■ **Problem description**
Go through the listing and write out each line exactly.

■ **Information**
###

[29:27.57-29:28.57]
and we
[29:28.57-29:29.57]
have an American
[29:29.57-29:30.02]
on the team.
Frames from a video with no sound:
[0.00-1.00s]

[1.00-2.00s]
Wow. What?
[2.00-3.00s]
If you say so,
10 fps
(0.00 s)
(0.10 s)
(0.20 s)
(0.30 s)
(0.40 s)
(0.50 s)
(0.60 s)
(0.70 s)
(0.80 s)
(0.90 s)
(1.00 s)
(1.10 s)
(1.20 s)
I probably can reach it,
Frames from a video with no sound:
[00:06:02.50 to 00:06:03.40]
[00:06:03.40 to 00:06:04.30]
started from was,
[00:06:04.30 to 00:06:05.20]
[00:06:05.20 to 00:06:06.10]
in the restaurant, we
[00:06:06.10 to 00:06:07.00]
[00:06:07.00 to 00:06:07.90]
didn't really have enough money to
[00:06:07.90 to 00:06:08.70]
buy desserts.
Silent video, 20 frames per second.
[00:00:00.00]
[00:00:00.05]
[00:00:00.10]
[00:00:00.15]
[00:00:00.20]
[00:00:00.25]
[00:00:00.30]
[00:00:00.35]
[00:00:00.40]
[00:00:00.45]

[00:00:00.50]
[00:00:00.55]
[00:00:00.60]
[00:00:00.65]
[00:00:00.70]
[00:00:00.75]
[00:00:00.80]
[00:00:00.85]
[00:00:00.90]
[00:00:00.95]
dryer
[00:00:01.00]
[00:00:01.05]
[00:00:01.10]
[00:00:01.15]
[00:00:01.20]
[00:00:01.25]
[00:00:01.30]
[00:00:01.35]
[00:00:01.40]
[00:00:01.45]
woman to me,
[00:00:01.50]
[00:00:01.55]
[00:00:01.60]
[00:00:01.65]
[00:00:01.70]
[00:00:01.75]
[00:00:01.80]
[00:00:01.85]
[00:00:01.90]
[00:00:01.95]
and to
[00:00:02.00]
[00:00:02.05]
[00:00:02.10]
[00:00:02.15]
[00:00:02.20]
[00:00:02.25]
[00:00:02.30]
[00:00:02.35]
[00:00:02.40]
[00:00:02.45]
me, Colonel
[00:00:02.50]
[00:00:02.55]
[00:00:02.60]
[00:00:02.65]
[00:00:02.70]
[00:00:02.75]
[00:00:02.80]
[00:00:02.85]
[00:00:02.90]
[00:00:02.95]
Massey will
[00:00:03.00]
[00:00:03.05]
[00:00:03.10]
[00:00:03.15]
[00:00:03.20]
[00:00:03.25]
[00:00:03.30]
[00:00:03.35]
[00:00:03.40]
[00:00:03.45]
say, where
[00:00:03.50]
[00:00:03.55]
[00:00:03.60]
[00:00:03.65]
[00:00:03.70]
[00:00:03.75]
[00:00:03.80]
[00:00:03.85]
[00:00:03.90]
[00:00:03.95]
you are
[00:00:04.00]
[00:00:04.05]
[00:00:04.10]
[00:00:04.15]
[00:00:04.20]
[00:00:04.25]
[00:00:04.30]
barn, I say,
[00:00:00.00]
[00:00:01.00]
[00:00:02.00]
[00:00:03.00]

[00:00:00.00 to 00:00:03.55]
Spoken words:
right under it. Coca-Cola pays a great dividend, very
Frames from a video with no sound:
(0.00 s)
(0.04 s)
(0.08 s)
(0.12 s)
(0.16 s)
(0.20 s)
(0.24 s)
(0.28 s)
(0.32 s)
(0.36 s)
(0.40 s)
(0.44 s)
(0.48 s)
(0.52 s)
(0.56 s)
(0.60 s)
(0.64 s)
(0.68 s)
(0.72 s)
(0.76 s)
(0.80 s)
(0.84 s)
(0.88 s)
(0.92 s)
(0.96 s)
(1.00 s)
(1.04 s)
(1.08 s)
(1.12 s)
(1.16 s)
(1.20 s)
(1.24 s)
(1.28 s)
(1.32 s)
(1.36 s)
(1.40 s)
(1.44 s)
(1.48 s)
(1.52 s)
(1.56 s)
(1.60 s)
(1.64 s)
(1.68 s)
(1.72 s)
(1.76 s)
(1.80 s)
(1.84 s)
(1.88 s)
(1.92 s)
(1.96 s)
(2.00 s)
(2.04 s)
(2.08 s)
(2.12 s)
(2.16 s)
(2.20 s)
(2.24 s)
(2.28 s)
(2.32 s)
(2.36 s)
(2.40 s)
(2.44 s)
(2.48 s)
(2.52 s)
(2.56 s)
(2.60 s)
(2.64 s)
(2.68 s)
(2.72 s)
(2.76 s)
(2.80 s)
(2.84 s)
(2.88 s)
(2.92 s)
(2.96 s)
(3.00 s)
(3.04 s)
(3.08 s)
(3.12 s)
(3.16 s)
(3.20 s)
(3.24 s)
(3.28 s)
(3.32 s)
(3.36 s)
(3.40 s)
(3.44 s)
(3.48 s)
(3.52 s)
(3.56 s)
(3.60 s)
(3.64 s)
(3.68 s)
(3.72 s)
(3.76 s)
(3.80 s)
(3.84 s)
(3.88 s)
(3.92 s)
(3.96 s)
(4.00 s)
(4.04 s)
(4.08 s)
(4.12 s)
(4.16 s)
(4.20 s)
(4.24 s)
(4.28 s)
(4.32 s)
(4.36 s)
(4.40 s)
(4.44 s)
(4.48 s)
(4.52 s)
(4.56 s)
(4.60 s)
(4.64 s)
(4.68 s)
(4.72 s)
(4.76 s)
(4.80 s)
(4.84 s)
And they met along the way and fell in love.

###

■ **Result below**
[29:27.57-29:28.57]
and we
[29:28.57-29:29.57]
have an American
[29:29.57-29:30.02]
on the team.
Frames from a video with no sound:
[0.00-1.00s]

[1.00-2.00s]
Wow. What?
[2.00-3.00s]
If you say so,
10 fps
(0.00 s)
(0.10 s)
(0.20 s)
(0.30 s)
(0.40 s)
(0.50 s)
(0.60 s)
(0.70 s)
(0.80 s)
(0.90 s)
(1.00 s)
(1.10 s)
(1.20 s)
I probably can reach it,
Frames from a video with no sound:
[00:06:02.50 to 00:06:03.40]
[00:06:03.40 to 00:06:04.30]
started from was,
[00:06:04.30 to 00:06:05.20]
[00:06:05.20 to 00:06:06.10]
in the restaurant, we
[00:06:06.10 to 00:06:07.00]
[00:06:07.00 to 00:06:07.90]
didn't really have enough money to
[00:06:07.90 to 00:06:08.70]
buy desserts.
Silent video, 20 frames per second.
[00:00:00.00]
[00:00:00.05]
[00:00:00.10]
[00:00:00.15]
[00:00:00.20]
[00:00:00.25]
[00:00:00.30]
[00:00:00.35]
[00:00:00.40]
[00:00:00.45]

[00:00:00.50]
[00:00:00.55]
[00:00:00.60]
[00:00:00.65]
[00:00:00.70]
[00:00:00.75]
[00:00:00.80]
[00:00:00.85]
[00:00:00.90]
[00:00:00.95]
dryer
[00:00:01.00]
[00:00:01.05]
[00:00:01.10]
[00:00:01.15]
[00:00:01.20]
[00:00:01.25]
[00:00:01.30]
[00:00:01.35]
[00:00:01.40]
[00:00:01.45]
woman to me,
[00:00:01.50]
[00:00:01.55]
[00:00:01.60]
[00:00:01.65]
[00:00:01.70]
[00:00:01.75]
[00:00:01.80]
[00:00:01.85]
[00:00:01.90]
[00:00:01.95]
and to
[00:00:02.00]
[00:00:02.05]
[00:00:02.10]
[00:00:02.15]
[00:00:02.20]
[00:00:02.25]
[00:00:02.30]
[00:00:02.35]
[00:00:02.40]
[00:00:02.45]
me, Colonel
[00:00:02.50]
[00:00:02.55]
[00:00:02.60]
[00:00:02.65]
[00:00:02.70]
[00:00:02.75]
[00:00:02.80]
[00:00:02.85]
[00:00:02.90]
[00:00:02.95]
Massey will
[00:00:03.00]
[00:00:03.05]
[00:00:03.10]
[00:00:03.15]
[00:00:03.20]
[00:00:03.25]
[00:00:03.30]
[00:00:03.35]
[00:00:03.40]
[00:00:03.45]
say, where
[00:00:03.50]
[00:00:03.55]
[00:00:03.60]
[00:00:03.65]
[00:00:03.70]
[00:00:03.75]
[00:00:03.80]
[00:00:03.85]
[00:00:03.90]
[00:00:03.95]
you are
[00:00:04.00]
[00:00:04.05]
[00:00:04.10]
[00:00:04.15]
[00:00:04.20]
[00:00:04.25]
[00:00:04.30]
barn, I say,
[00:00:00.00]
[00:00:01.00]
[00:00:02.00]
[00:00:03.00]

[00:00:00.00 to 00:00:03.55]
Spoken words:
right under it. Coca-Cola pays a great dividend, very
Frames from a video with no sound:
(0.00 s)
(0.04 s)
(0.08 s)
(0.12 s)
(0.16 s)
(0.20 s)
(0.24 s)
(0.28 s)
(0.32 s)
(0.36 s)
(0.40 s)
(0.44 s)
(0.48 s)
(0.52 s)
(0.56 s)
(0.60 s)
(0.64 s)
(0.68 s)
(0.72 s)
(0.76 s)
(0.80 s)
(0.84 s)
(0.88 s)
(0.92 s)
(0.96 s)
(1.00 s)
(1.04 s)
(1.08 s)
(1.12 s)
(1.16 s)
(1.20 s)
(1.24 s)
(1.28 s)
(1.32 s)
(1.36 s)
(1.40 s)
(1.44 s)
(1.48 s)
(1.52 s)
(1.56 s)
(1.60 s)
(1.64 s)
(1.68 s)
(1.72 s)
(1.76 s)
(1.80 s)
(1.84 s)
(1.88 s)
(1.92 s)
(1.96 s)
(2.00 s)
(2.04 s)
(2.08 s)
(2.12 s)
(2.16 s)
(2.20 s)
(2.24 s)
(2.28 s)
(2.32 s)
(2.36 s)
(2.40 s)
(2.44 s)
(2.48 s)
(2.52 s)
(2.56 s)
(2.60 s)
(2.64 s)
(2.68 s)
(2.72 s)
(2.76 s)
(2.80 s)
(2.84 s)
(2.88 s)
(2.92 s)
(2.96 s)
(3.00 s)
(3.04 s)
(3.08 s)
(3.12 s)
(3.16 s)
(3.20 s)
(3.24 s)
(3.28 s)
(3.32 s)
(3.36 s)
(3.40 s)
(3.44 s)
(3.48 s)
(3.52 s)
(3.56 s)
(3.60 s)
(3.64 s)
(3.68 s)
(3.72 s)
(3.76 s)
(3.80 s)
(3.84 s)
(3.88 s)
(3.92 s)
(3.96 s)
(4.00 s)
(4.04 s)
(4.08 s)
(4.12 s)
(4.16 s)
(4.20 s)
(4.24 s)
(4.28 s)
(4.32 s)
(4.36 s)
(4.40 s)
(4.44 s)
(4.48 s)
(4.52 s)
(4.56 s)
(4.60 s)
(4.64 s)
(4.68 s)
(4.72 s)
(4.76 s)
(4.80 s)
(4.84 s)
And they met along the way and fell in love.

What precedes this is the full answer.